External etcd / Consul are supported as optional backends behind a coord_backend = "etcd" config switch but are not required. The cloud topologies (Cloudflare, AWS) use their respective managed primitives (DO SQLite, RDS Postgres) instead of hakiri coord.

Consequences

Positive

One artifact to deploy. A production cluster is scp + a config file + a systemd unit per node — no second piece of infrastructure with its own version skew, upgrade procedure, and operational runbook.
Coordinator and workers share build, test, and release cycles. No “is the coord version compatible with this worker?” matrix.
Sovereign / air-gapped deploys work end-to-end. There is no upstream dependency on a managed service.
The same binary still scales down to a laptop (single process, in-process coordination) and to one VM (single hakiri serve with embedded coord). Topology 2.5 is just “scale that out.”

Negative

We carry the operational responsibility for a Raft implementation. Even if we use openraft or a similar mature crate, the binary’s size and complexity grow.
The coordinator target footprint is <50 MB RSS for a 3-node cluster. If Raft + storage pushes past 100 MB, we reconsider — bundling stops being free.
Teams with an existing etcd/Consul deployment may prefer to use it instead of running our coordinator. The coord_backend = "etcd" switch exists for them, but it adds a second code path.

Neutral

The Cloudflare and AWS topologies don’t run hakiri coord — they use managed primitives. The coordinator is specifically for self-hosted multi-VM deploys.

Alternatives considered

External etcd / ZooKeeper / Consul required. The Kafka model. Rejected because it makes the simplest production deploy — three VMs in a colo — require a second three-VM cluster just for coordination. That violates Pillar 1 (laptop → cluster with one artifact, no orchestrator required) and is a known reason teams stay on managed Kafka instead of self-hosting.

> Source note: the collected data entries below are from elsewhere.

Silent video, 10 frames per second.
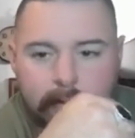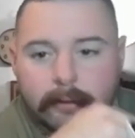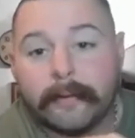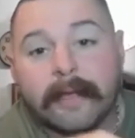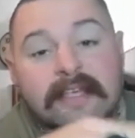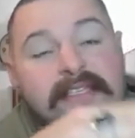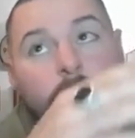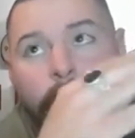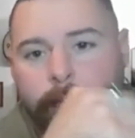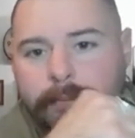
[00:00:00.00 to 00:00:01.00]
Euh, et si
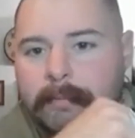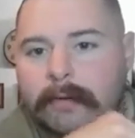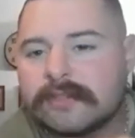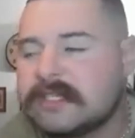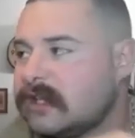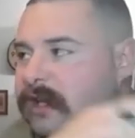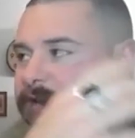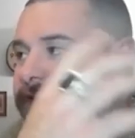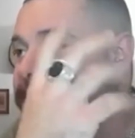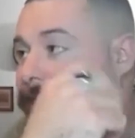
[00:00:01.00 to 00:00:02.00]
on remonte même à l'Antiquité, il
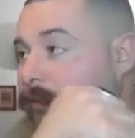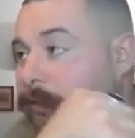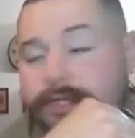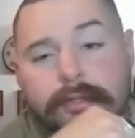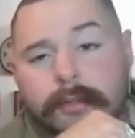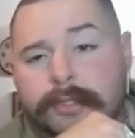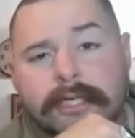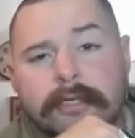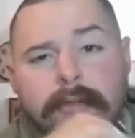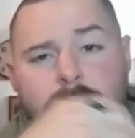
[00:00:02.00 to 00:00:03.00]
y avait des tatouages
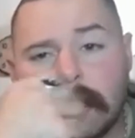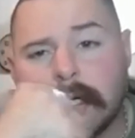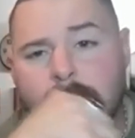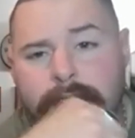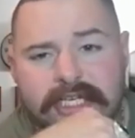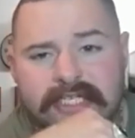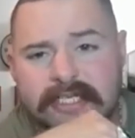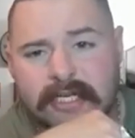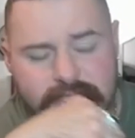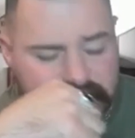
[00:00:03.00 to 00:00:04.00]
chez les Gaulois, chez les
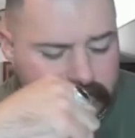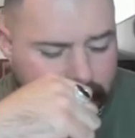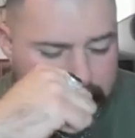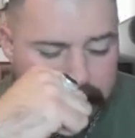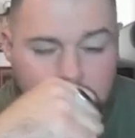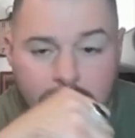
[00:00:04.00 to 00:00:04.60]
Celtes, chez les Germains.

Cloud-managed primitives only (no self-hosted cluster path). Skip Topology 2.5 entirely; tell on-prem and Hetzner-style users to “use the daemon.” Rejected because a substantial slice of the target persona (sovereign deploys, on-prem, regulated environments) cannot use the public clouds, and the daemon alone doesn’t horizontally scale.

Postgres as a coordination substrate. Postgres advisory locks plus a LISTEN/NOTIFY channel can carry leases and membership. Works, but presumes a Postgres deployment that’s not otherwise needed (the local catalog is SQLite). It also couples cluster control-plane availability to the Postgres deployment’s availability, which is a weaker story than embedded Raft.

S3 conditional puts as a poor-man’s coordinator. Works for leases. Fails for leader election and membership at any scale, and ties coordination latency to S3 latency (~50–200ms). Off-table.

References

ClickHouse Keeper — the model we’re borrowing
openraft — likely Rust Raft implementation
Specs: 06-deployment.md Topology 2.5
Product framing: PRD Pillar 1 (simple deployment)